# Your objective
Your answer must be an exact copy of the records below, with every picture left out.

(Stored data)

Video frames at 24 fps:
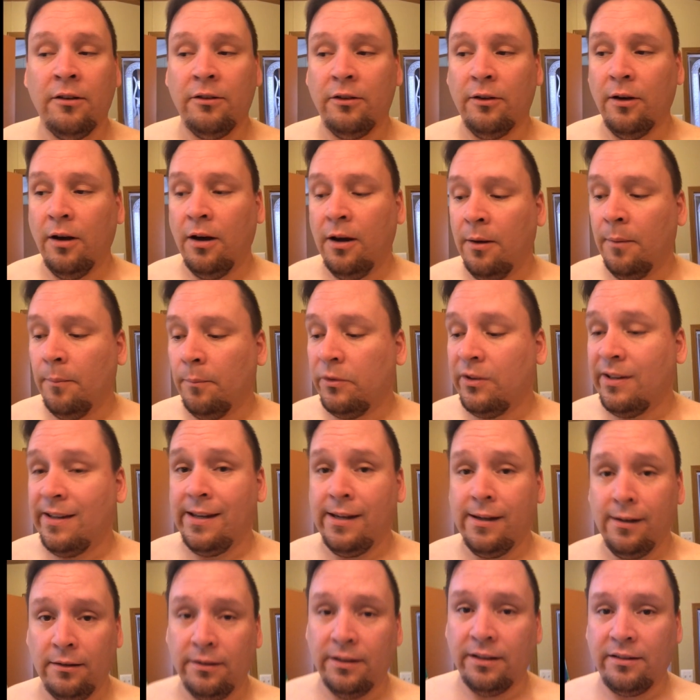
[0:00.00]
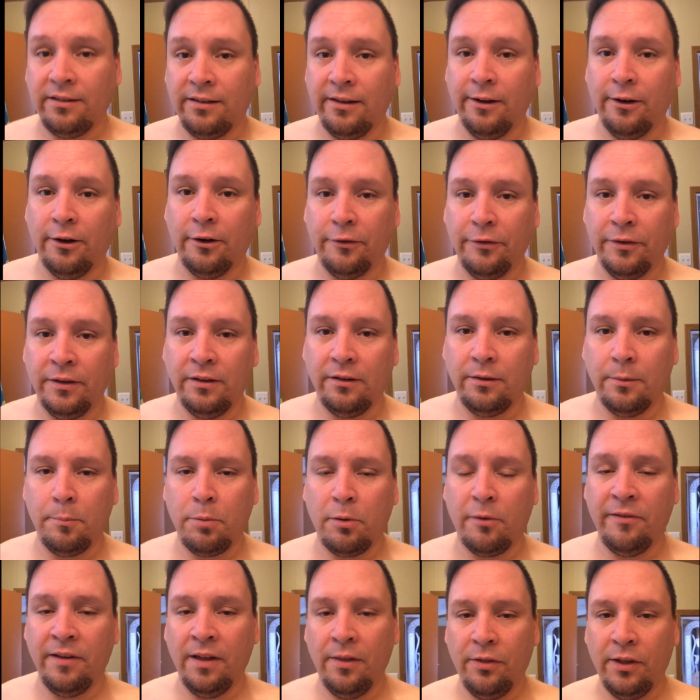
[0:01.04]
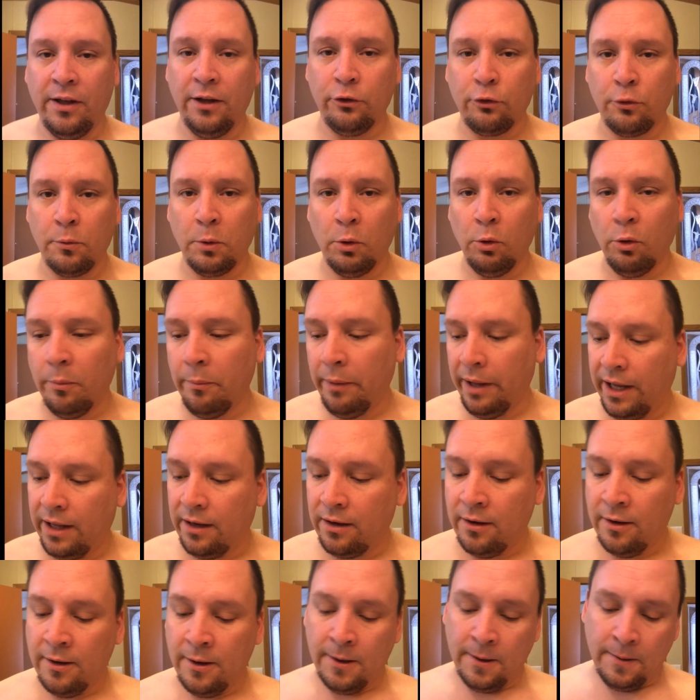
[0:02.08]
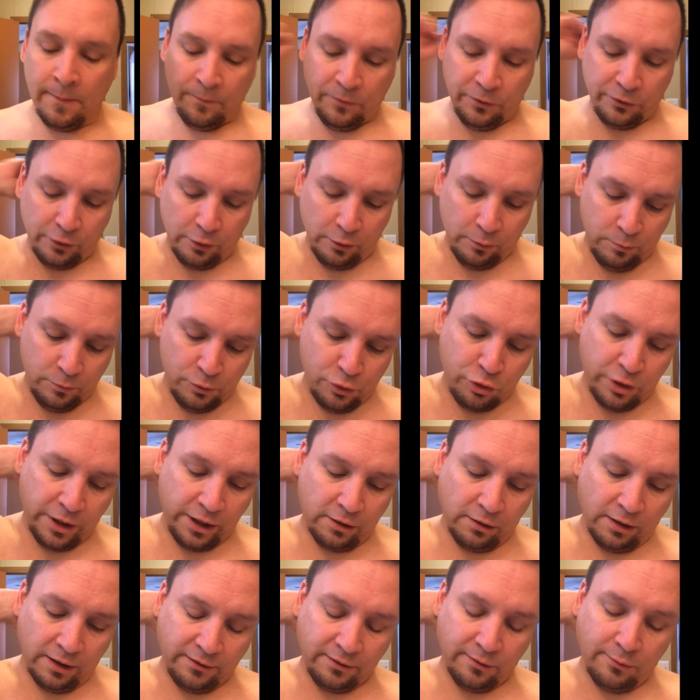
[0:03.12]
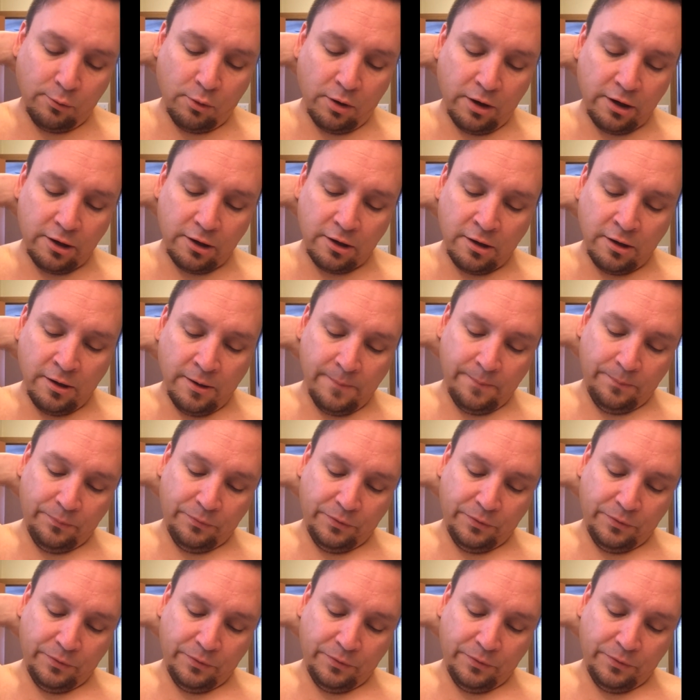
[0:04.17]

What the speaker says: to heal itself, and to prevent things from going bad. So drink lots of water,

# Result
Video frames at 24 fps:
[0:00.00]
[0:01.04]
[0:02.08]
[0:03.12]
[0:04.17]

What the speaker says: to heal itself, and to prevent things from going bad. So drink lots of water,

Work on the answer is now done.